**EXTRACTED RECORDS**:
========
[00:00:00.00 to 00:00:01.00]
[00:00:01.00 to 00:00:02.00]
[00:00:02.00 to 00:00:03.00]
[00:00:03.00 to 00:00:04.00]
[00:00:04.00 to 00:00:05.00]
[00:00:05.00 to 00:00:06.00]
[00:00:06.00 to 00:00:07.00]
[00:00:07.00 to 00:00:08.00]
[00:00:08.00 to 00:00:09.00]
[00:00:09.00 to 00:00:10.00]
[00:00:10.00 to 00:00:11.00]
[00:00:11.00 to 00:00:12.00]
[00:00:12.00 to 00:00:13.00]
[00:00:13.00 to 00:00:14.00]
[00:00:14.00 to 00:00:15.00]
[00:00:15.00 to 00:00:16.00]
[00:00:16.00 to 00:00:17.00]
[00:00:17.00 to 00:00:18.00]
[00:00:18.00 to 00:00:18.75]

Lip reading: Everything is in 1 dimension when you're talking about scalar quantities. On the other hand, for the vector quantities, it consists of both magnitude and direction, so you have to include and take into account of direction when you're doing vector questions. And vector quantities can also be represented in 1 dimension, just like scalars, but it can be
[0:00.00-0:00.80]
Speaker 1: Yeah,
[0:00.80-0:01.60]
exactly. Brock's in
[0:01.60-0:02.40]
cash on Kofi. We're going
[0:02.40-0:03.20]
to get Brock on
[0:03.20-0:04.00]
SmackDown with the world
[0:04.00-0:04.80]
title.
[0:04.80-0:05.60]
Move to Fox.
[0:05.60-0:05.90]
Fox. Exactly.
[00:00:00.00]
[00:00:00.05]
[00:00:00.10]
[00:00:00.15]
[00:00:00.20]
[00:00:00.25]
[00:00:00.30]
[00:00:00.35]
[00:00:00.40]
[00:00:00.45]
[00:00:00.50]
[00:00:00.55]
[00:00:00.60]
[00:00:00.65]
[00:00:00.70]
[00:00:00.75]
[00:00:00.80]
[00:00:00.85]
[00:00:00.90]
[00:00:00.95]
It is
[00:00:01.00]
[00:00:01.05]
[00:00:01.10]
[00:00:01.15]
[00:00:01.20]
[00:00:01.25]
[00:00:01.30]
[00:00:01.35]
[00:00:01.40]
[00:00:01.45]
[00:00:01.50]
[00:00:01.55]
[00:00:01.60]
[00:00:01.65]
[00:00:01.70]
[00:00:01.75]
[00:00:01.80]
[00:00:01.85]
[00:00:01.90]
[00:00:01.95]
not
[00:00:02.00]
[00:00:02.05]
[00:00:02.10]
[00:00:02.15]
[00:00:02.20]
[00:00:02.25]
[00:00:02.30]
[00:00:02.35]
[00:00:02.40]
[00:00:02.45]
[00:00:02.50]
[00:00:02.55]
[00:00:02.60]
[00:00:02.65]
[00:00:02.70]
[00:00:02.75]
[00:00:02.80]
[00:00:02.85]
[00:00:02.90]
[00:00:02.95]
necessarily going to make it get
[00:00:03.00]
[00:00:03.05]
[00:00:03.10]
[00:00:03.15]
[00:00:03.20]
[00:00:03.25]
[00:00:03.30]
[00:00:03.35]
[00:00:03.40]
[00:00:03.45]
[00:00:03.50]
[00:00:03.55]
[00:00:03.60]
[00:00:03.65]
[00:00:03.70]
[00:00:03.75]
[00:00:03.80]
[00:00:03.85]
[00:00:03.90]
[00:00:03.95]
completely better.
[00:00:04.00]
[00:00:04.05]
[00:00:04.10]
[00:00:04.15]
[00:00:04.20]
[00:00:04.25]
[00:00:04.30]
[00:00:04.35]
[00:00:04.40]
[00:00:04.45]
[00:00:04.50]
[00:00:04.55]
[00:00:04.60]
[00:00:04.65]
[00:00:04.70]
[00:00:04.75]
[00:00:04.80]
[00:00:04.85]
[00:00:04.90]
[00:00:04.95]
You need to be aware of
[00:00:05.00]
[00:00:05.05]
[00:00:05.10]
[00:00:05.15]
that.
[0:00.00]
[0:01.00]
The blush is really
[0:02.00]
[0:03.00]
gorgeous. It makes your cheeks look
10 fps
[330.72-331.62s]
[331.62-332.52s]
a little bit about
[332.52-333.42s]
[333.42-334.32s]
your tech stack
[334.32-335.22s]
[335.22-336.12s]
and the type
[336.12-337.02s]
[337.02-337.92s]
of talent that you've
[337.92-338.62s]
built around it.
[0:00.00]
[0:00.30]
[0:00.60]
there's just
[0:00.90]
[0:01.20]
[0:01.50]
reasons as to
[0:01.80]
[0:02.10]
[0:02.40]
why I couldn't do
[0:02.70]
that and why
========
**WORK ITEM**: Please copy, exactly and with nothing else, the lines above beginning at the line that has "[00:00:01.75]" and ending with the line that has "[00:00:03.20]".

**TASK SOLUTION**:
[00:00:01.75]
[00:00:01.80]
[00:00:01.85]
[00:00:01.90]
[00:00:01.95]
not
[00:00:02.00]
[00:00:02.05]
[00:00:02.10]
[00:00:02.15]
[00:00:02.20]
[00:00:02.25]
[00:00:02.30]
[00:00:02.35]
[00:00:02.40]
[00:00:02.45]
[00:00:02.50]
[00:00:02.55]
[00:00:02.60]
[00:00:02.65]
[00:00:02.70]
[00:00:02.75]
[00:00:02.80]
[00:00:02.85]
[00:00:02.90]
[00:00:02.95]
necessarily going to make it get
[00:00:03.00]
[00:00:03.05]
[00:00:03.10]
[00:00:03.15]
[00:00:03.20]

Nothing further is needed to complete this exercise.